Como desenvolver o pensamento crítico em tempos de inteligência artificial? Conheça estratégias pedagógicas para integrar a IA de forma ética e significativa na educação básica
Este texto foi produzido pela Professora Débora Garofallo, publicado no site da PORVIR: Como desenvolver o pensamento crítico em tempos de IA?
Vivemos uma era marcada pela velocidade da informação e pela crescente presença da inteligência artificial em todos os aspectos da vida, inclusive na educação. Plataformas como ChatGPT, ferramentas de busca avançadas e assistentes de escrita têm se tornado frequentes no cotidiano de estudantes e professores. Se, por um lado, essas tecnologias oferecem apoio e agilidade, por outro, impõem um desafio urgente: como cultivar o pensamento crítico em um contexto de respostas automáticas e prontas?
Dados da pesquisa TIC Educação 2023 (que entrevista a comunidade escolar para mapear o acesso, o uso e a apropriação das tecnologias de informação e comunicação) mostram que 91% dos professores do ensino fundamental e médio já utilizam alguma forma de tecnologia digital em suas práticas pedagógicas. No entanto, segundo o relatório Education at a Glance 2022, da OCDE (Organização para a Cooperação e Desenvolvimento Econômico), apenas 45% dos professores sentem-se preparados para ensinar habilidades relacionadas à análise crítica de informações, um dos pilares da formação cidadã.
O acesso rápido a conteúdos prontos pode levar os estudantes a uma postura passiva diante do conhecimento, limitando-se ao consumo superficial da informação. Em vez de perguntar, investigar e refletir, tornam-se apenas reprodutores de respostas. Isso é preocupante, especialmente quando pensamos em uma educação comprometida com a autonomia intelectual, a formação ética e o engajamento social.
A BNCC (Base Nacional Comum Curricular) já aponta o pensamento crítico como uma das 10 competências gerais da educação básica. Isso reforça a importância de estratégias intencionais por parte do professor para que essa habilidade seja desenvolvida de forma sistemática e significativa. A IA, nesse contexto, pode ser tanto uma aliada quanto uma distração; tudo depende da mediação pedagógica.
Análise comparativa de fontes: proponha que os estudantes consultem diferentes respostas geradas por ferramentas de IA e analisem as variações, lacunas e possíveis vieses. Incentive que verifiquem fontes e identifiquem se há argumentos consistentes. Dê uma mesma pergunta a três plataformas e peça que a turma avalie qual delas traz uma resposta mais fundamentada.
Criação de perguntas, não só respostas: estimule os estudantes a elaborarem boas perguntas antes de buscar soluções. Saber perguntar é o primeiro passo para pensar criticamente. Uma dinâmica possível envolveria criar um mural com perguntas que surgissem a partir de um tema atual e escolher algumas para serem investigadas em grupo.
Debates mediados com base em evidências: trabalhe temas controversos com diferentes pontos de vista. A turma pode utilizar ferramentas de IA para levantar dados, mas precisam argumentar com base em fontes confiáveis e desenvolver contra-argumentos. Essa prática favorece a escuta ativa, a argumentação e o respeito às divergências.
Reflexões éticas sobre o uso da IA: traga discussões sobre os limites e implicações do uso dessas tecnologias: O que é plágio? Como garantir autoria?

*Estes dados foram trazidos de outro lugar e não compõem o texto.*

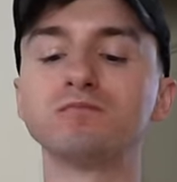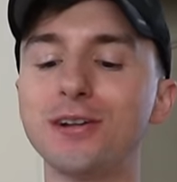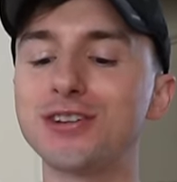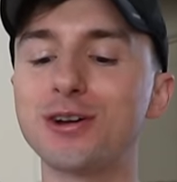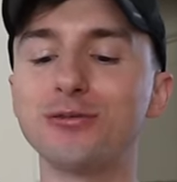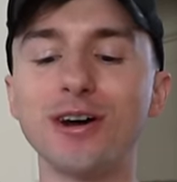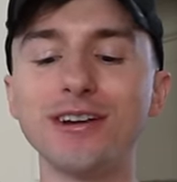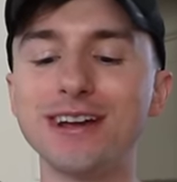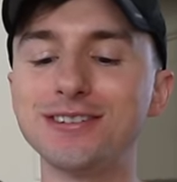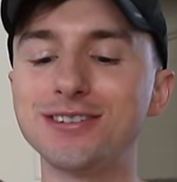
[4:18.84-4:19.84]
It's like
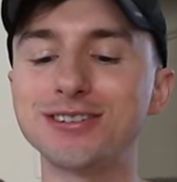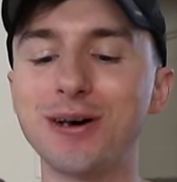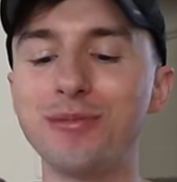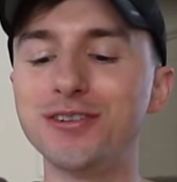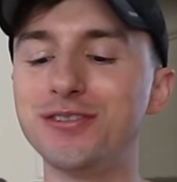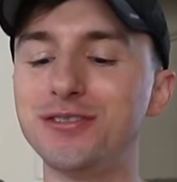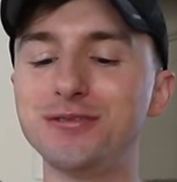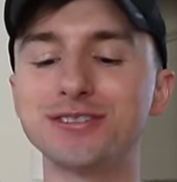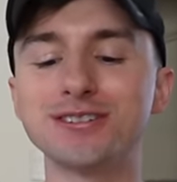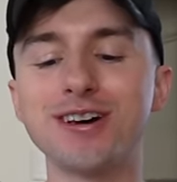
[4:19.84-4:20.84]
running into someone you
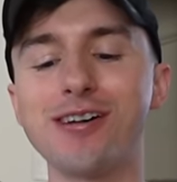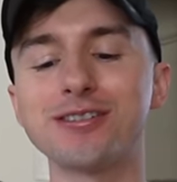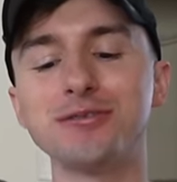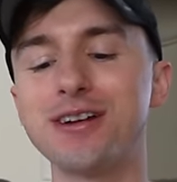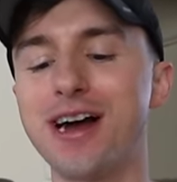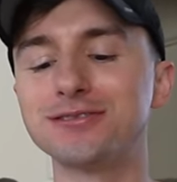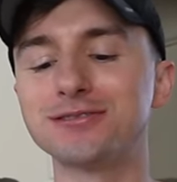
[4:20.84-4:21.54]
used to talk to in high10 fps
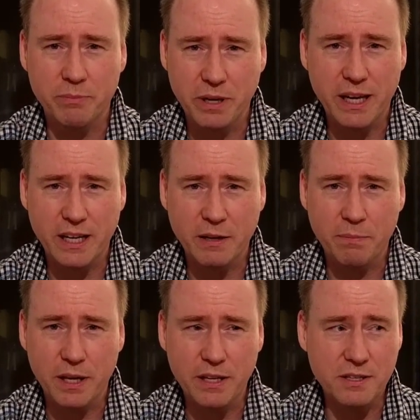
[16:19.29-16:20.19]
it can be
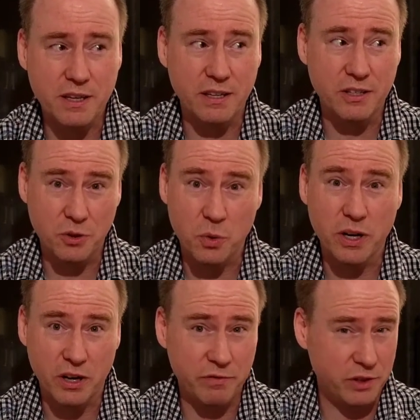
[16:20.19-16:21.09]
any piece and is
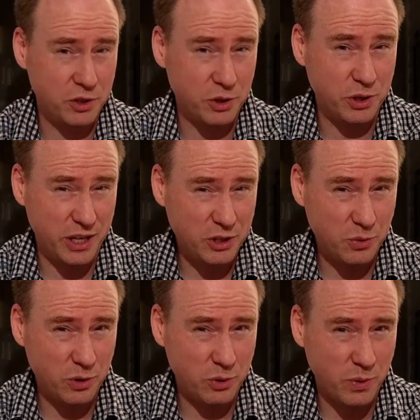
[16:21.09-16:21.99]
quite often turned
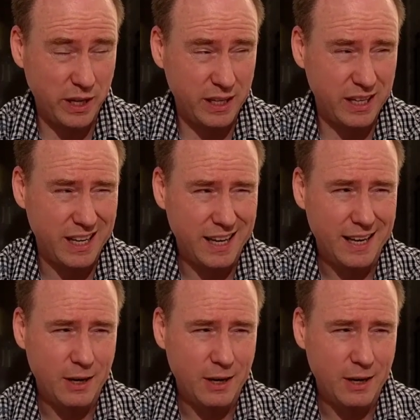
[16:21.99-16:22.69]
into a queen,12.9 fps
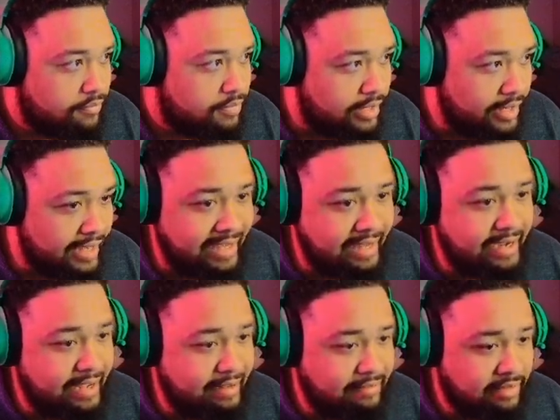And
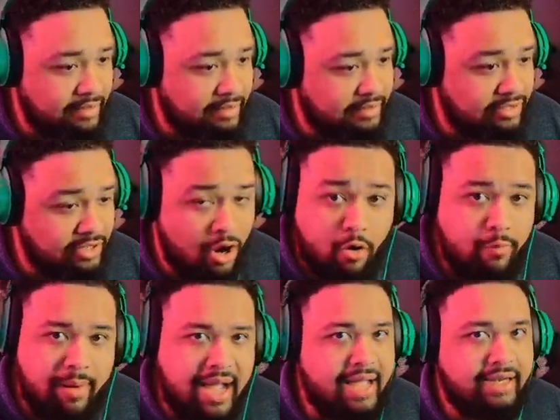
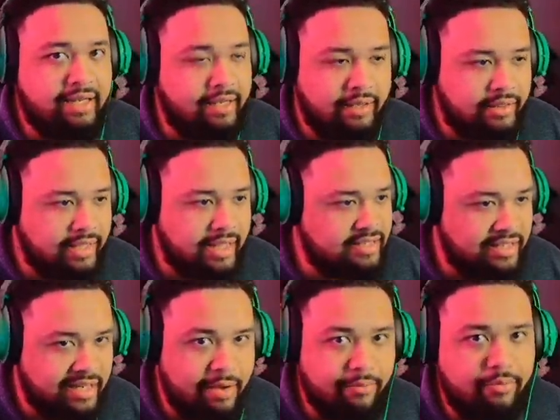nobody thinks
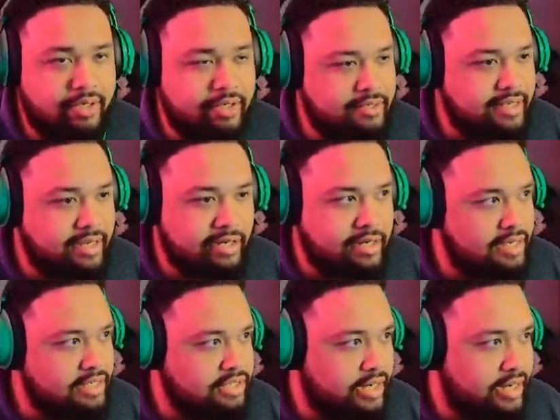that was a good
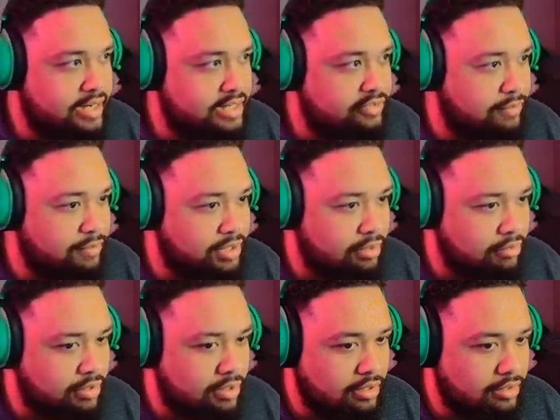change from the older
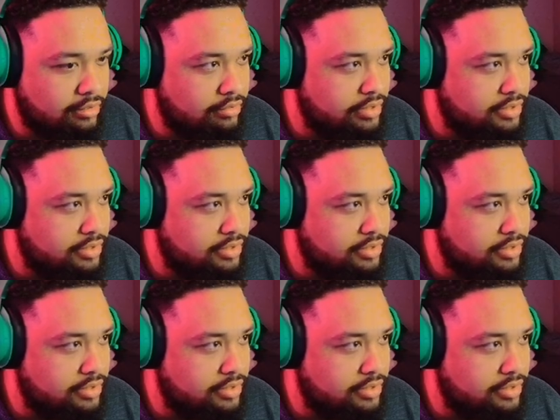Call of Duties.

Quem programa os algoritmos? Proponha a criação de um código de ética para o uso de IA na escola, elaborado pelos próprios estudantes.
Escrita autoral com apoio, não substituição: utilize a IA como uma ferramenta para auxiliar na revisão textual ou ampliação de repertório, mas nunca como substituta da produção do estudante. Uma atividade interessante é comparar um texto autoral com um gerado por IA e identificar os elementos de originalidade, criatividade e profundidade presentes em cada um.
A presença da IA nas escolas exige mais do que apenas domínio técnico. O professor deve ser um curador de informações e um mediador de aprendizagens significativas. Cabe a ele estimular a curiosidade, provocar reflexões, instigar a dúvida e valorizar o processo, e não apenas o resultado. O pensamento crítico se desenvolve na experiência, no conflito de ideias, na investigação contínua e no incentivo à autonomia.
Em tempos de respostas imediatas, educar para o pensamento crítico é mais urgente do que nunca. A inteligência artificial pode e deve ser integrada às práticas pedagógicas, mas sempre com intencionalidade, responsabilidade e foco no desenvolvimento humano. Ensinar os estudantes a pensar, questionar e refletir é a verdadeira inovação da nossa era.